Wir würden nicht zusammenbrechen daran, nein, die Wirtschaft hätte auch einen Nutzen, denn die Weltraumbehörde bräuchte Geräte, um neue Weissagungen machen zu können, und neue Arbeit würde es geben. Aus den Raumschiffen könnten wir die Welt im Ganzen betrachten und von weit oben sähe man besser, wo etwas fehlt, was zuerst repariert, was danach verändert und hinzugefügt werden müsste, damit das Gemetzel aufhört, und es den Menschen gut ergeht, ihr kleines Weilchen hier unten auf Erden.

Sollten Sie doch an der alten Erfindung noch hängen, an der Krippe und den drei Weisen, könnte man den Übergang vom Stall zum Himmel hin etwas erleichtern: die chinesische Industrie würde einen weiß aufgeschäumten Tannenbaum bauen, dick mit Eischnee bedeckt und all überall von Zuckerperlchen durchzogen, und ihn dann in die Wolkengebilde bis zu Ihren Augen hin schicken, sollten die doch noch mal flüchten wollen.

Ich könnte ausgeschlafen auch wieder feiern, könnte von einem Englein erzählen, das einmal ein Christkind war, von einem Mann, der heute tief schläft.
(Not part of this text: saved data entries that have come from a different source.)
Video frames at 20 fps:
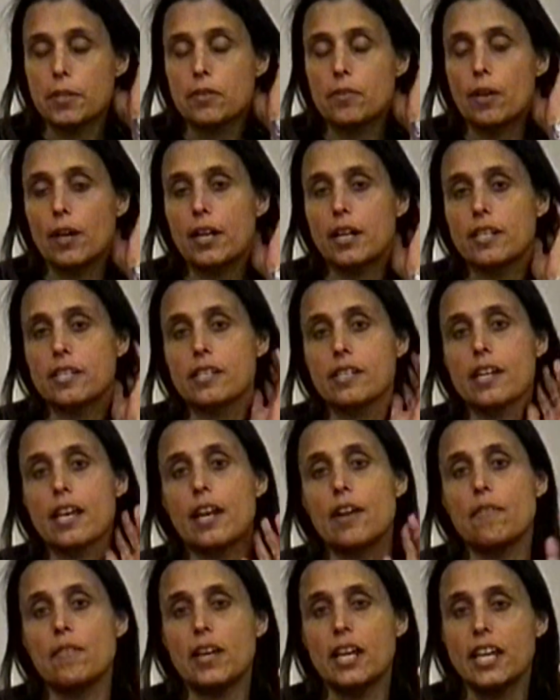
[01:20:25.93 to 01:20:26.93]
to try to
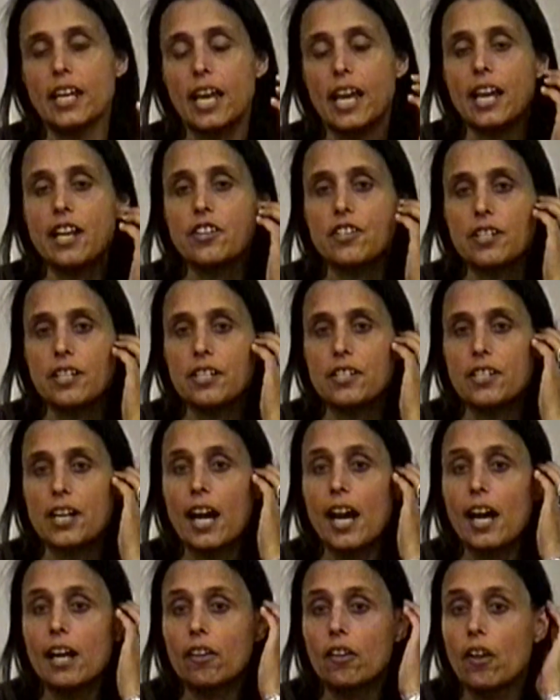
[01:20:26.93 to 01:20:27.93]
kind of engage in a
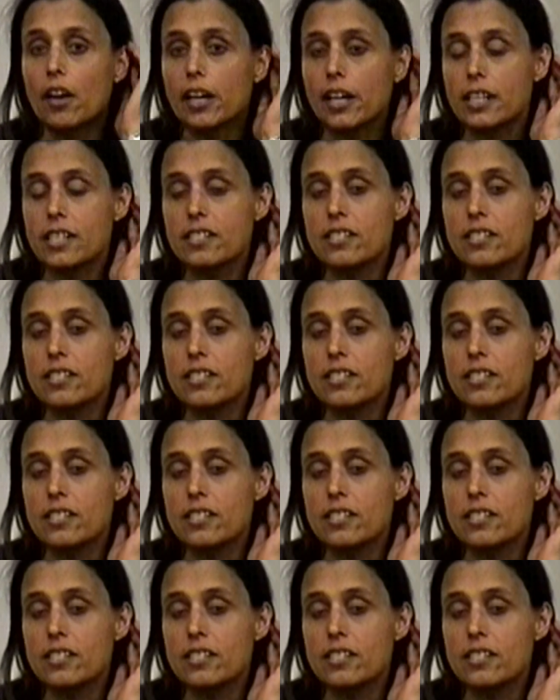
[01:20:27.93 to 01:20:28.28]
dialogue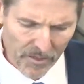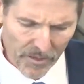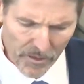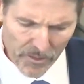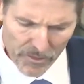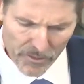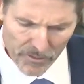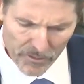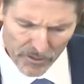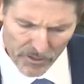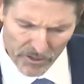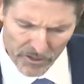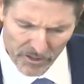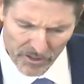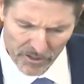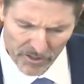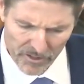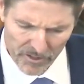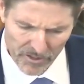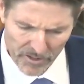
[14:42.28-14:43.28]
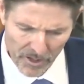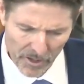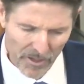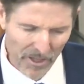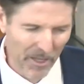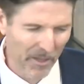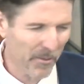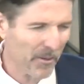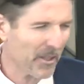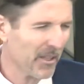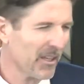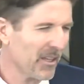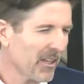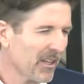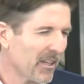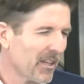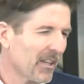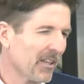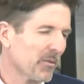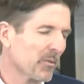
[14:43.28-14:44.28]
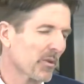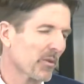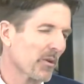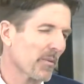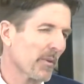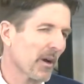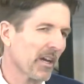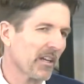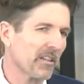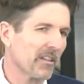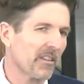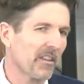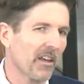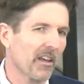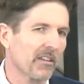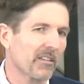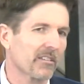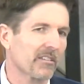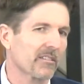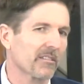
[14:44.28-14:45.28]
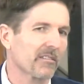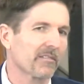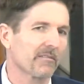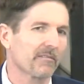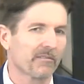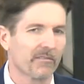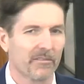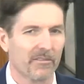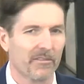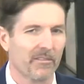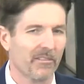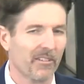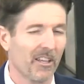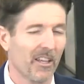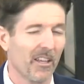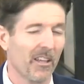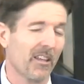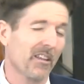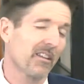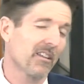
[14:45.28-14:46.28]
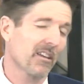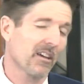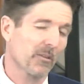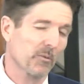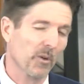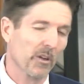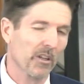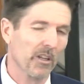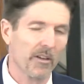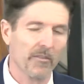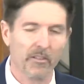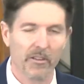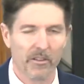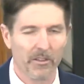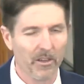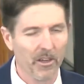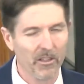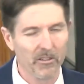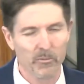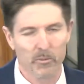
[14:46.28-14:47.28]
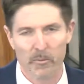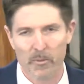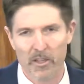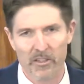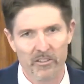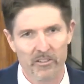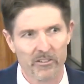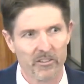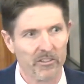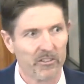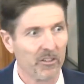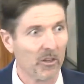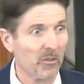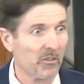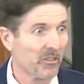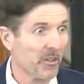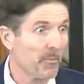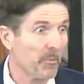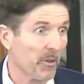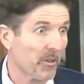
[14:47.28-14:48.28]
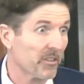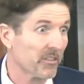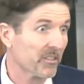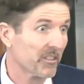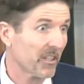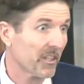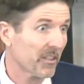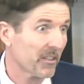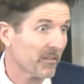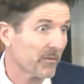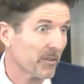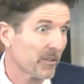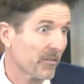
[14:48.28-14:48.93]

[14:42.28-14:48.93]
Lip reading: third, we're reminded that on one level, the gospel message is so simple, isn't it?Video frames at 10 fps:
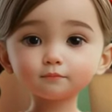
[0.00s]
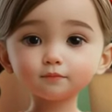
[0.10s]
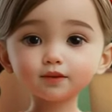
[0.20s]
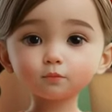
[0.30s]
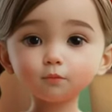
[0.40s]

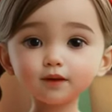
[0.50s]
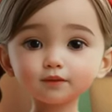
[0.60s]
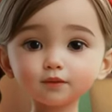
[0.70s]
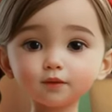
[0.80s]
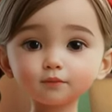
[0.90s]
Big
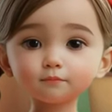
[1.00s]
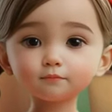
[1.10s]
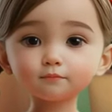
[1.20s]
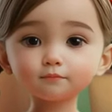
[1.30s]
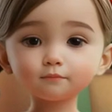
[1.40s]
grandma.
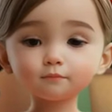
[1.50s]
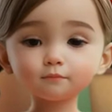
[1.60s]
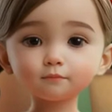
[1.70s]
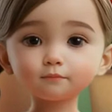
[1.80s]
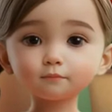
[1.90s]

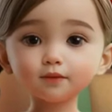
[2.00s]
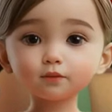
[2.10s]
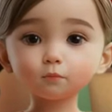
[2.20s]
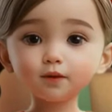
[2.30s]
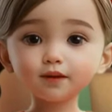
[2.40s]

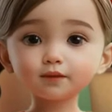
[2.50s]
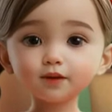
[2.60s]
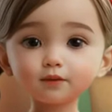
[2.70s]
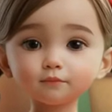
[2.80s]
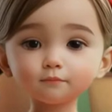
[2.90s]
Big
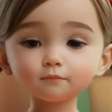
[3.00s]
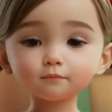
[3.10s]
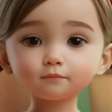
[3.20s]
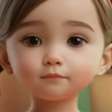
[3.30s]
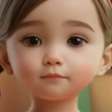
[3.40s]
grandma.
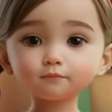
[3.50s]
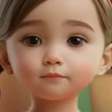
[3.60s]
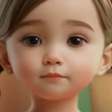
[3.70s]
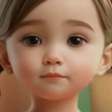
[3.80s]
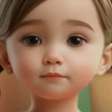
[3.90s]

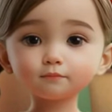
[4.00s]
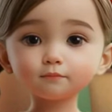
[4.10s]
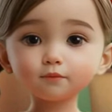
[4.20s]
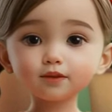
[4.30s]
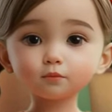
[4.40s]

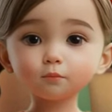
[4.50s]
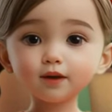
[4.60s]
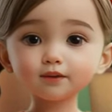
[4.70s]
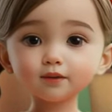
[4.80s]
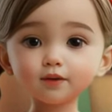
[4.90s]
Big
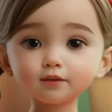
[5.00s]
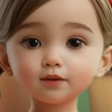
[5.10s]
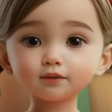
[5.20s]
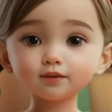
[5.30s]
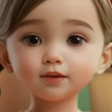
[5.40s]
grandma
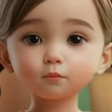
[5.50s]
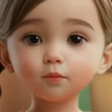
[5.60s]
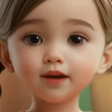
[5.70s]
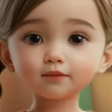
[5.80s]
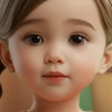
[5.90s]
means a
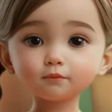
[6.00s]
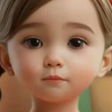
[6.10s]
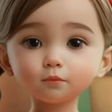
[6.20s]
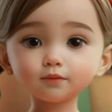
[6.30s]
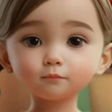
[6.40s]
grandma
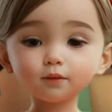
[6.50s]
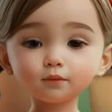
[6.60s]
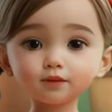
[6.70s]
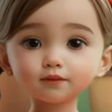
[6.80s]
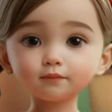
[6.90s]
who is
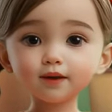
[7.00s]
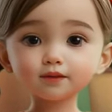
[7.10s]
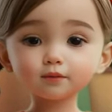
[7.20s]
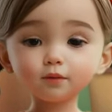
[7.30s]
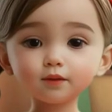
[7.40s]
very
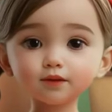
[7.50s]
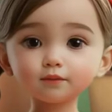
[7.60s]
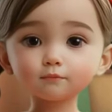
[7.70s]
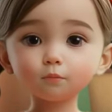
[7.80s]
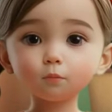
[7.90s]
special and
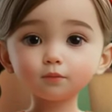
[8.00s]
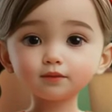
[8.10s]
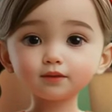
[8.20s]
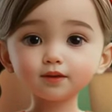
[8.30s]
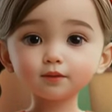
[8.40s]

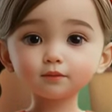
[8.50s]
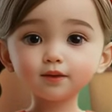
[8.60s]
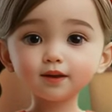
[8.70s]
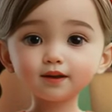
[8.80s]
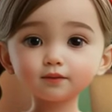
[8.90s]
important in our
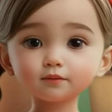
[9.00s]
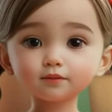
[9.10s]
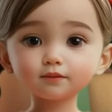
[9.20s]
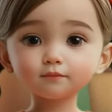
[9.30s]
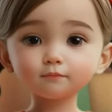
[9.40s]

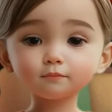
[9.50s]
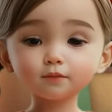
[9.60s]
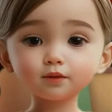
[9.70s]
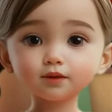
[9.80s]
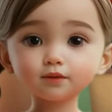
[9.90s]
lives.
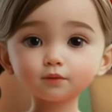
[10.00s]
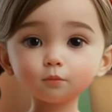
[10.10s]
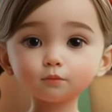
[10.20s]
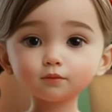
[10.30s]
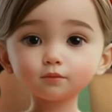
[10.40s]
She's
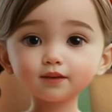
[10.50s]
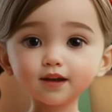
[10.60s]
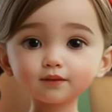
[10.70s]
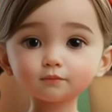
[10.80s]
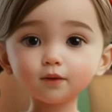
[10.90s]
older and
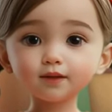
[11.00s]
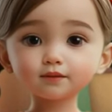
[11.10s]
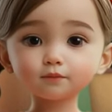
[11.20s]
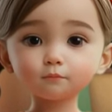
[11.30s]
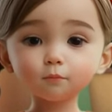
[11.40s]
has
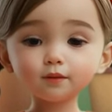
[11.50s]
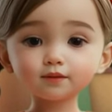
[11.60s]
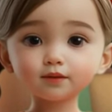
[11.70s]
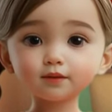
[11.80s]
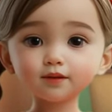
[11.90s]
lots of
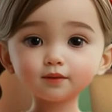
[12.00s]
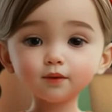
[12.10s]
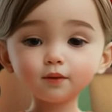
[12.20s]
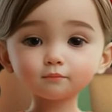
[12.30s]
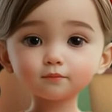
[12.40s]
wisdom
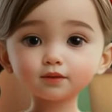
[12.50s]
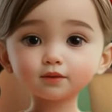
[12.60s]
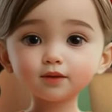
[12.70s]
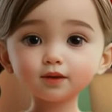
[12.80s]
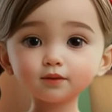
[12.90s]
and love to
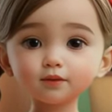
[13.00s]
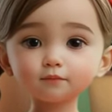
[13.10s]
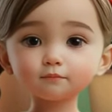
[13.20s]
share.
Dürfte den Enkeln erzählen, dass sie selber die Engel sind und ihre Eltern könnten der Heiland sein. Jetzt kennen Sie Ihren Nikolausschuh: einfach das Haus durchstreichen und dann ist schon Ruh!

Doch schöner noch als der größte Schuh dieser Welt, der Gang durch die Wiesen, westwärts, gen Abend, wenn jede Regung erstillt, setzen wir die Füße mit Sorgfalt!

Wenn es dunkelt!

Wenn das lange Gras an den Spitzen noch von der Sonne beschienen! Wenn das mit Abendrot überflutete Land sich talwärts - vor unseren Augen - auflöst in fernes Blau, wenn endlose Gegenwart flüchtig uns mitnehmen will!

Jedes Ding, das wir sehen, verdeckt ein anderes, und wir würden nur einmal sehen, was uns diese Weite verdeckt?